Cronaca

Arsenico nel terreno salentino: risultati sconvolgenti

arsenico-terra-comuni-salentoNel terreno di diversi Comuni del Salento sono state trovate tracce di contaminanti come berillio, arsenico e vanadio. Un risultato decisamente inaspettato quello dell’indagine svolta dal team di ricercatori diretto dal professor Giuseppe Serravazza e commissionato dalla Lilt Lecce. I ricercatori hanno prelevato campioni di terreno in 32 Comuni salentini e li hanno analizzati. Le zone in cui sono stati prelevati i campioni erano state scelte in base al rischio oncologico. Gli studiosi, comunque, non hanno rilevato alcun nesso diretto tra inquinamento del suolo e diffusione di tumori.

Livello di inquinamento non atteso

Nove aree salentine sono state monitorate per verificare la presenza di contaminanti nel terreno e, dalle indagini, è emersa una massiccia presenza di sostanze inquinanti come l’arsenico, il vanadio e il berillio. Il dossier del progetto Geneo afferma che ‘la presenza e la concentrazione di questi metalli pesanti rivelano uno stato di contaminazione del suolo assolutamente non compatibile e non atteso per aree verdi’.
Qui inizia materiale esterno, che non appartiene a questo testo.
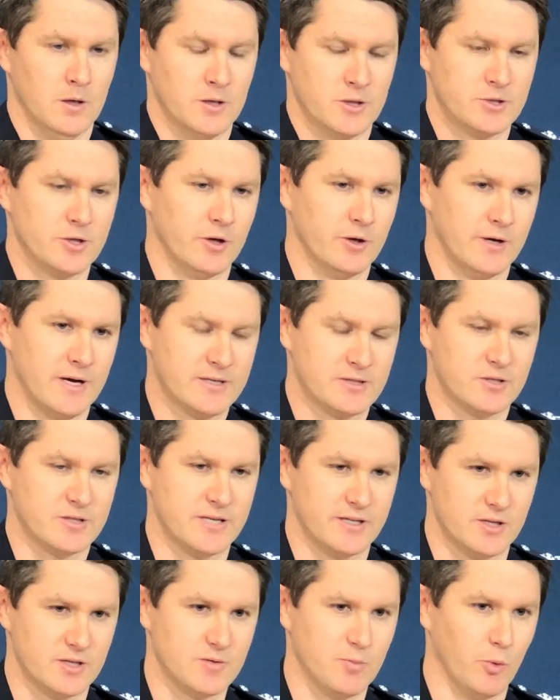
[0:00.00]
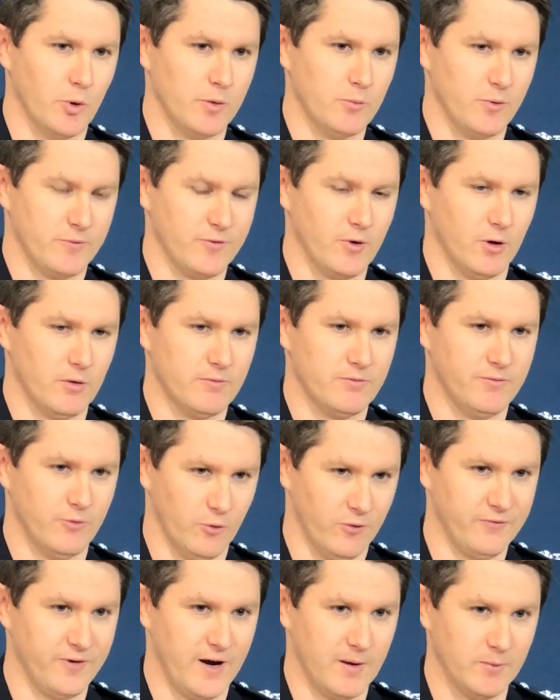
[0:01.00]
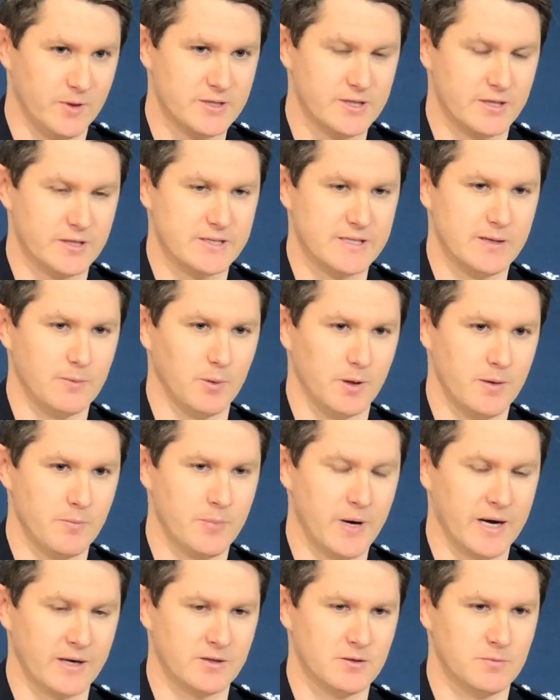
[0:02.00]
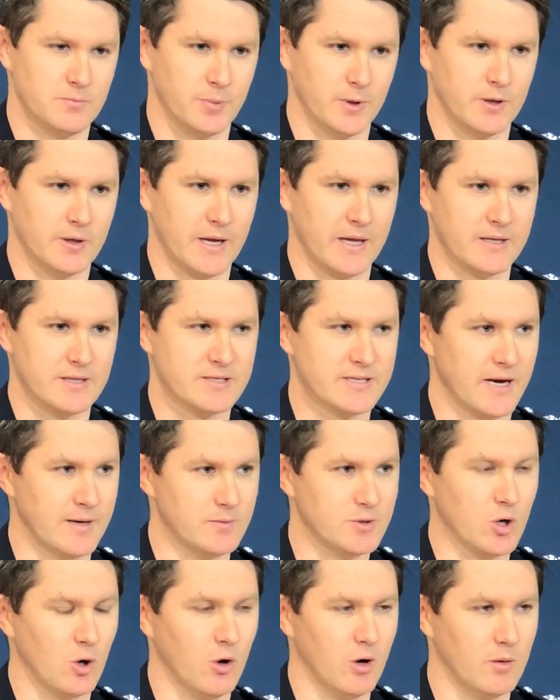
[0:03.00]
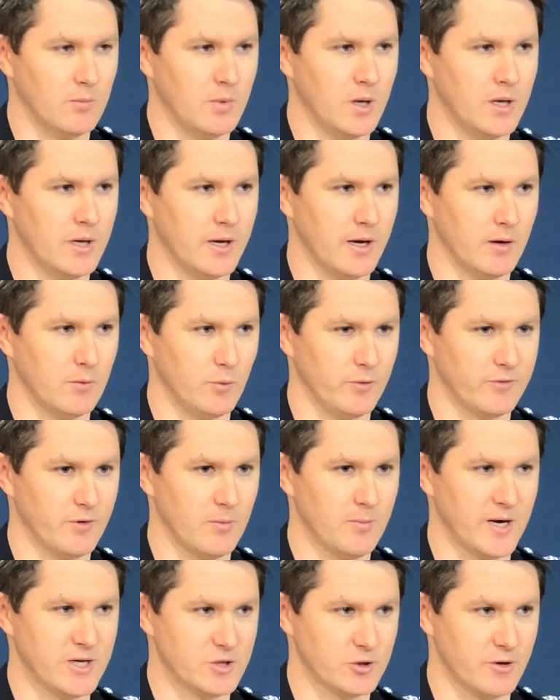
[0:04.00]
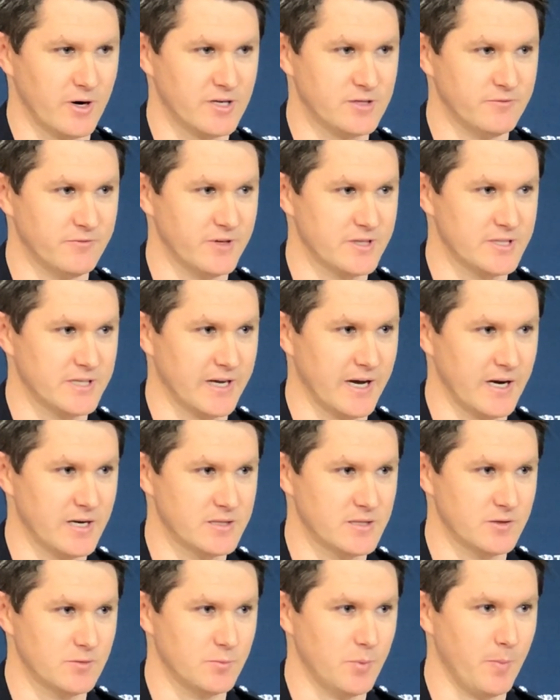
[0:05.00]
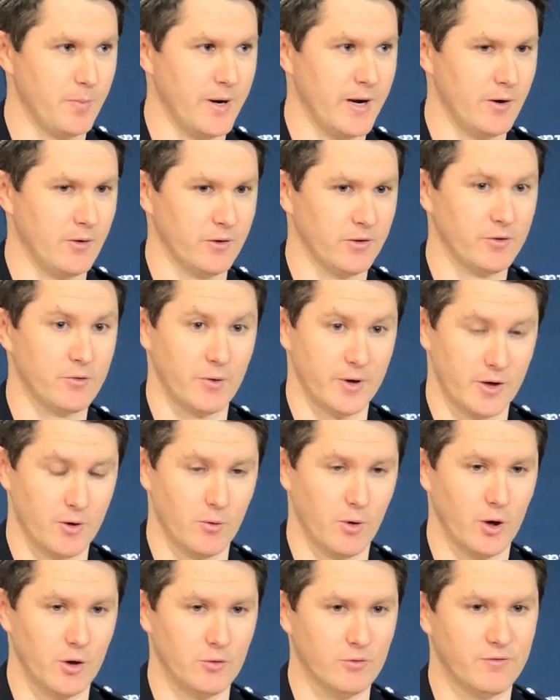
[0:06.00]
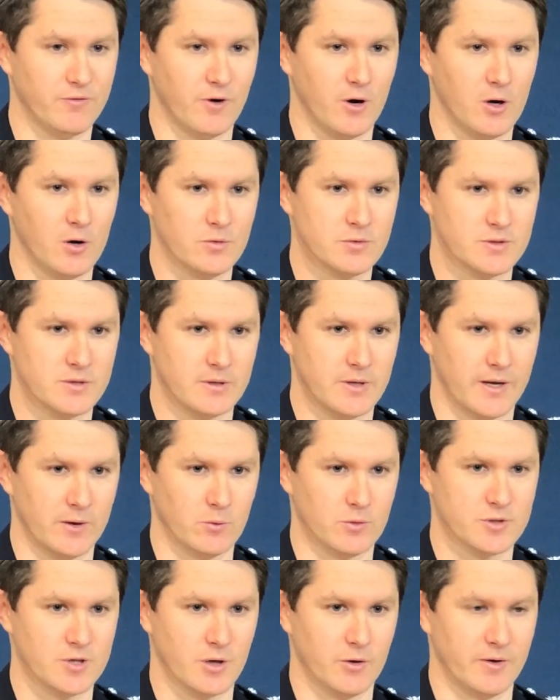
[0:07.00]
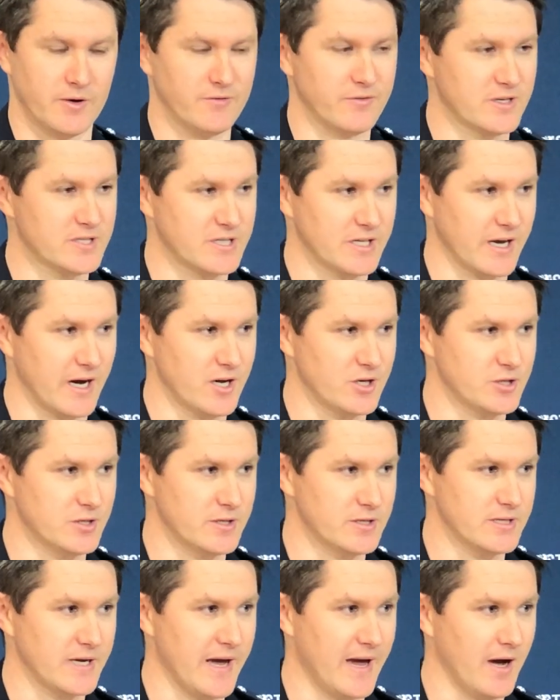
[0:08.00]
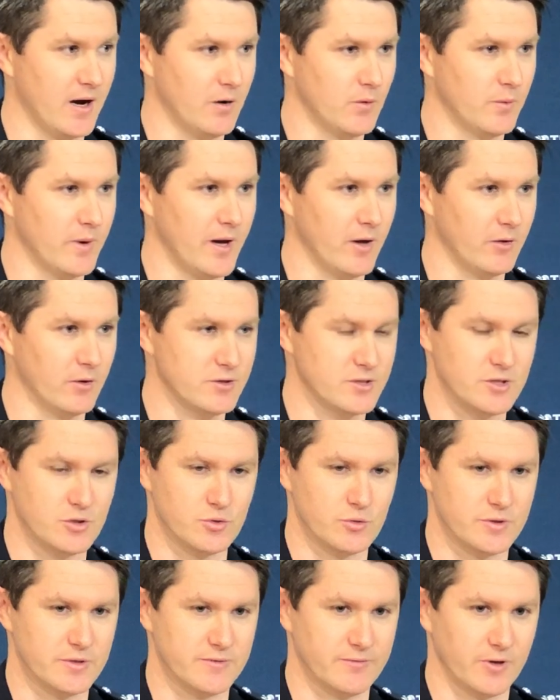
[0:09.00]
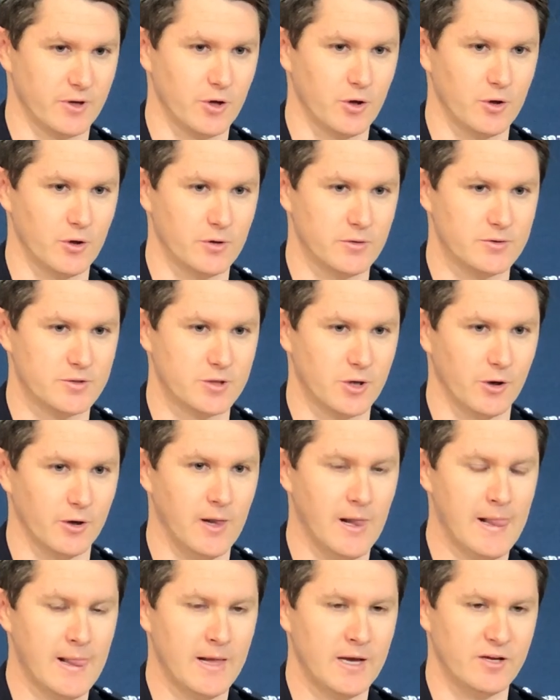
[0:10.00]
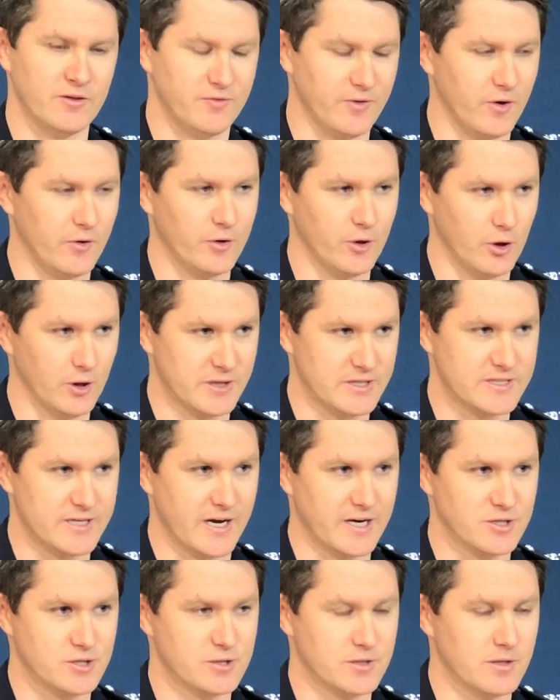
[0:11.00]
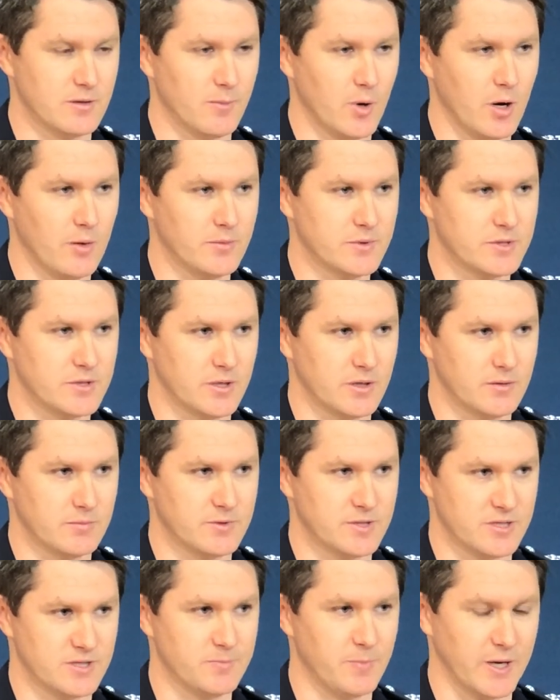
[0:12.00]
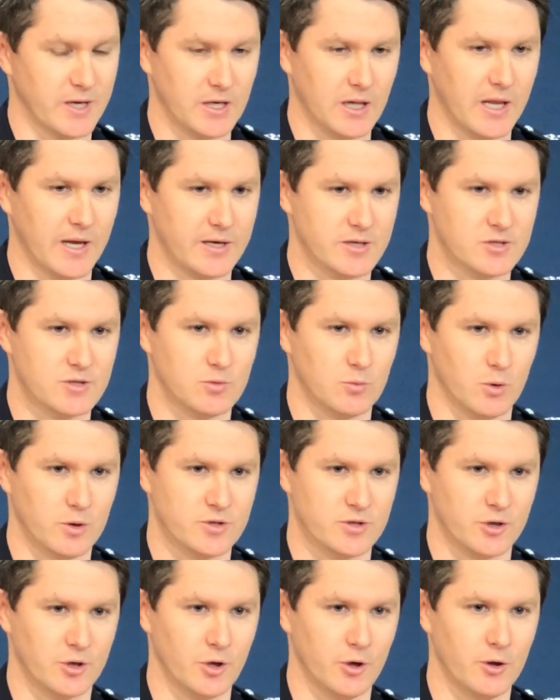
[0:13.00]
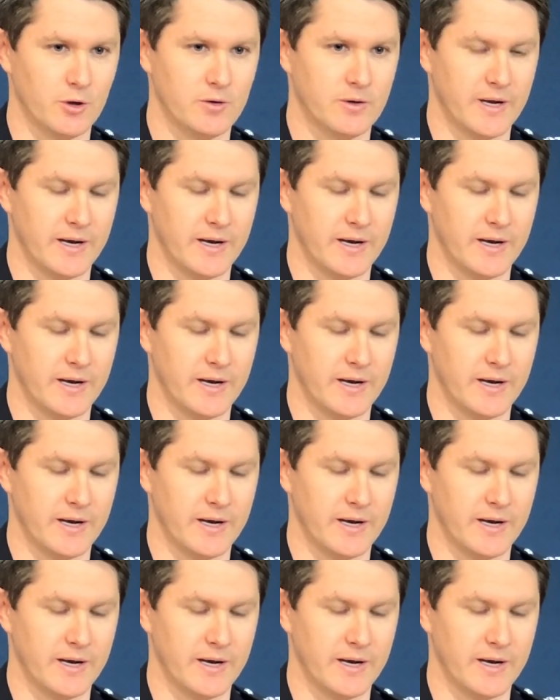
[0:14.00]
So as I said this morning, we've got four families that are deeply impacted, but at the same time, we've got major crash investigators that are preparing three coronial files and also an investigation into how those injuries have occurred. So it's very early stages at the moment to speculate as to what's occurred.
L’indagine sui pesticidi, nelle 9 zone verdi, non ha rilevato nulla di particolare; da quella delle varie diossine, PCB e furani, invece, sono emersi dubbi su eventuali fonti di inquinamento. Dovranno essere effettuati ulteriori accertamenti in merito. Solo in alcune aree è stato accertato un possibile legame tra contaminazione ambientale e stato epidemiologico della popolazione.
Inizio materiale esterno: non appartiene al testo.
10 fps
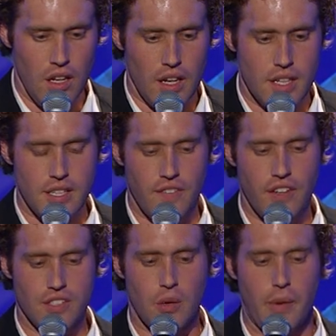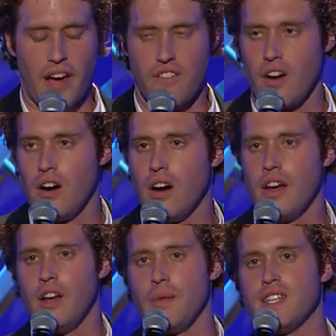Because I feel so bad for her,
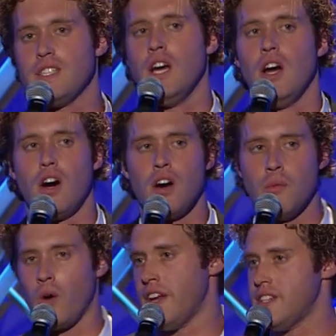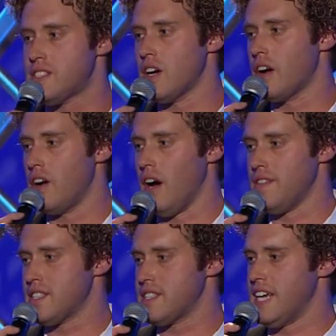you know, because her morning started off
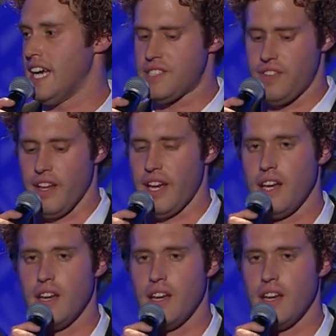successfully.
L’importanza di un costante controllo ambientale

Il report stilato al termine dell’indagine evidenzia che ‘il dato epidemiologico che oggi riscontriamo è conseguenza di una o più cause di tumore che hanno agito molti anni prima. Ne consegue, altrettanto, che un grave stato di inquinamento del suolo riscontrato oggi produrrà i suoi effetti epidemiologici tra alcuni anni. Lo studio Geneo ha rivelato l’attuale preoccupante stato di contaminazione del suolo in molte parti del Salento: ciò fa temere un ulteriore peggioramento della situazione epidemiologica nel prossimo futuro. Pertanto, alla luce delle ben note emergenze ambientali gravanti nel nostro territorio, e sulla scorta della normale prassi seguita in tante altre regioni del Nord, riteniamo non più rinviabile un intenso e costante monitoraggio ambientale (in particolare, del suolo, matrice-memoria di ogni inquinamento), a salvaguardia della salute delle popolazioni e per una corretta e sostenibile pianificazione dello sviluppo del territorio’.
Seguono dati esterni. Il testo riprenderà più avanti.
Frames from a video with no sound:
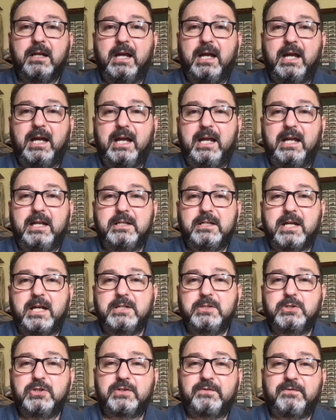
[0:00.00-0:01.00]

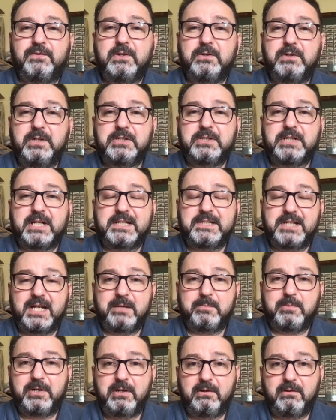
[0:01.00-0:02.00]
And just for your interest,
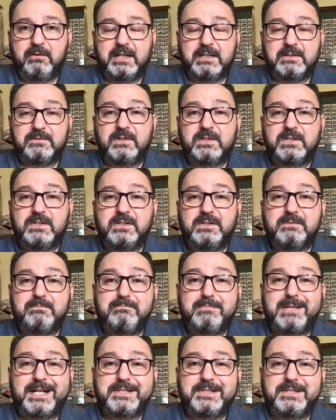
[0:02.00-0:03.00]
anybody who thinks this is a
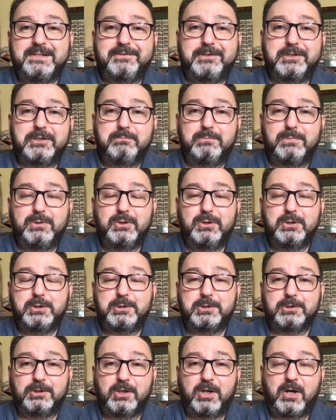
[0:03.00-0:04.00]
massive
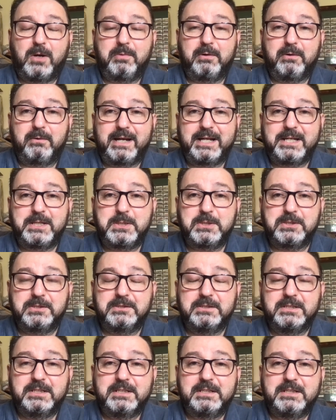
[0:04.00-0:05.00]
commercial
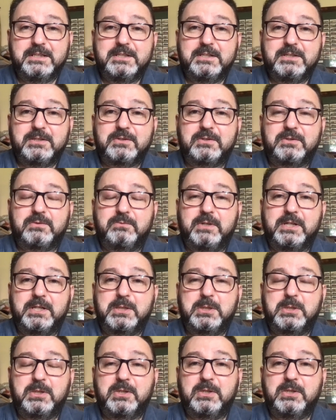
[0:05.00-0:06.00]
operation, just to
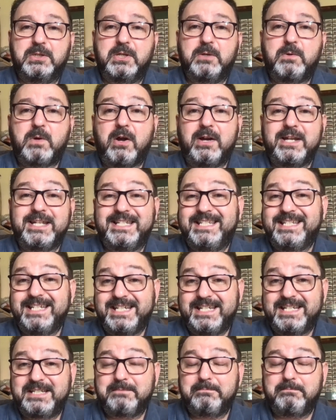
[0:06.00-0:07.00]
reassure you, I
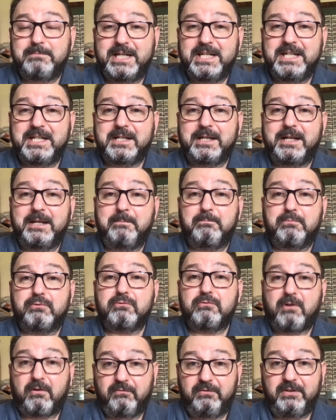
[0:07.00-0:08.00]
did make a
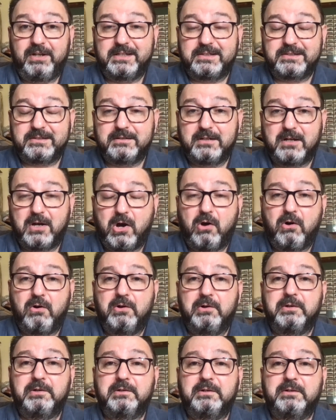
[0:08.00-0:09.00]
profit
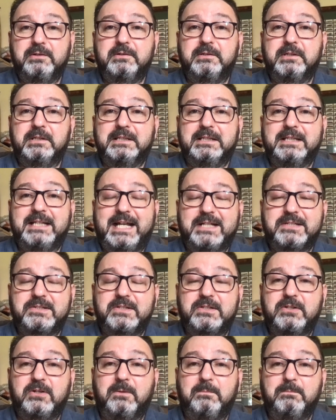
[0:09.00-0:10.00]
on the
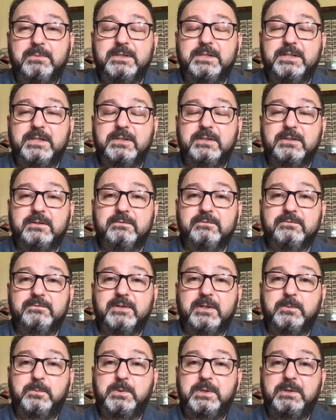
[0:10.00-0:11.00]
last competition
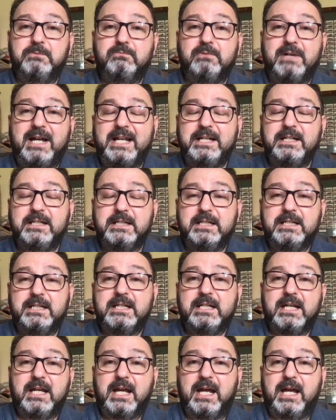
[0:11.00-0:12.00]
that we ran.
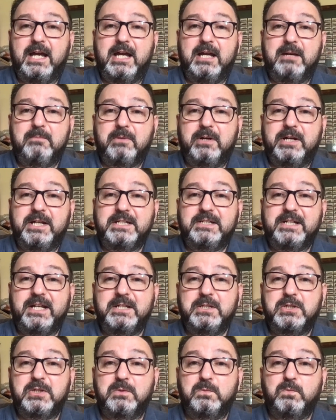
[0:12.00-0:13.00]
My
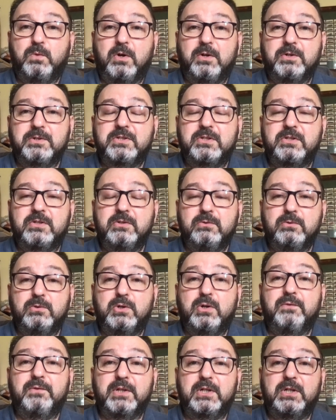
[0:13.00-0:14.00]
intention was to
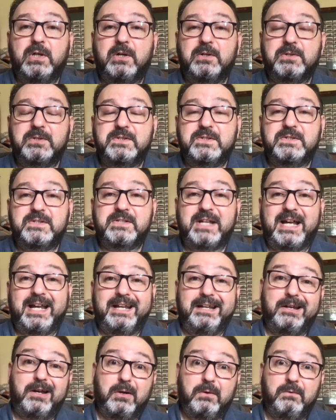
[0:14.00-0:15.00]
cover the costs
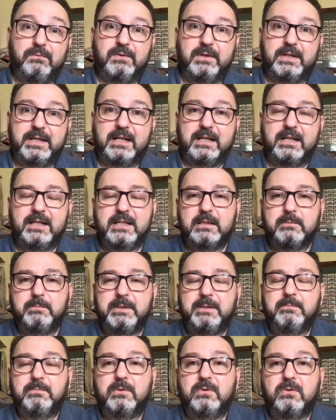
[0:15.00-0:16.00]
and hopefully a little
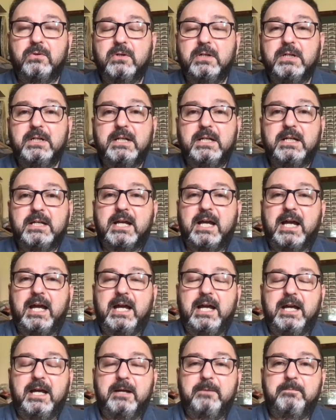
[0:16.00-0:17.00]
bit more.
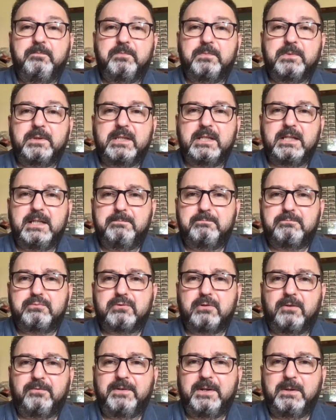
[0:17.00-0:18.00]
The
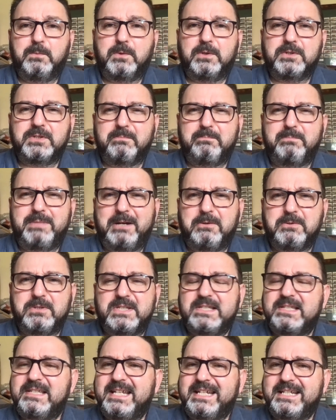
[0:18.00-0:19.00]
profit was about
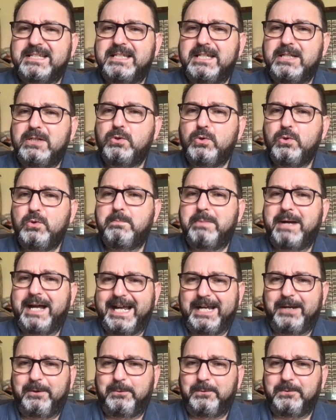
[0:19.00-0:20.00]

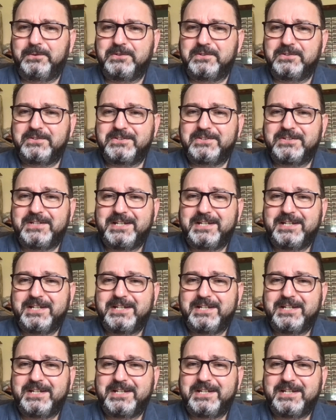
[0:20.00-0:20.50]
£62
La tossicità dell’arsenico

La principale caratteristica dell’arsenico è l’assenza di sapore e odore. Essendo altamente velenoso, tale composto è stato ribattezzato come sostanza per i ‘delitti perfetti’. Ne basta poco per provocare un decesso simile alla morte naturale. Un dosaggio basso di arsenico può quindi uccidere. Non bisogna dimenticare che dosaggi minimi della suddetta sostanza sono importanti per l’organismo umano perché migliorerebbero il funzionamento di vari neurotrasmettitori del sistema nervoso centrale.

L’origine dell’arsenico è industriale e minerale. La sostanza venefica viene usata sia nel settore dei fitofarmaci che in altri ambiti, come quello del vetro, metallurgico e della ceramica. L’arsenico ci può intossicare in diversi modi, ovvero per via inalatoria, orale e cutanea. L’organismo lo elimina mediante le vie intestinale, urinaria, sudoripara e desquamatoria. L’arsenico colpisce però anche in forma gassosa. Esiste, infatti, anche l’arsina, un gas a base di arsenico molto pericoloso per l’uomo e l’ambiente.

I tipici effetti dell’intossicazione forte da arsina sono le aritmie e i problemi gastrointestinali. Il soggetto intossicato deve subito correre all’ospedale perché, se non curata, l’intossicazione potrebbe uccidere nel giro di 24 ore o entro 4 giorni.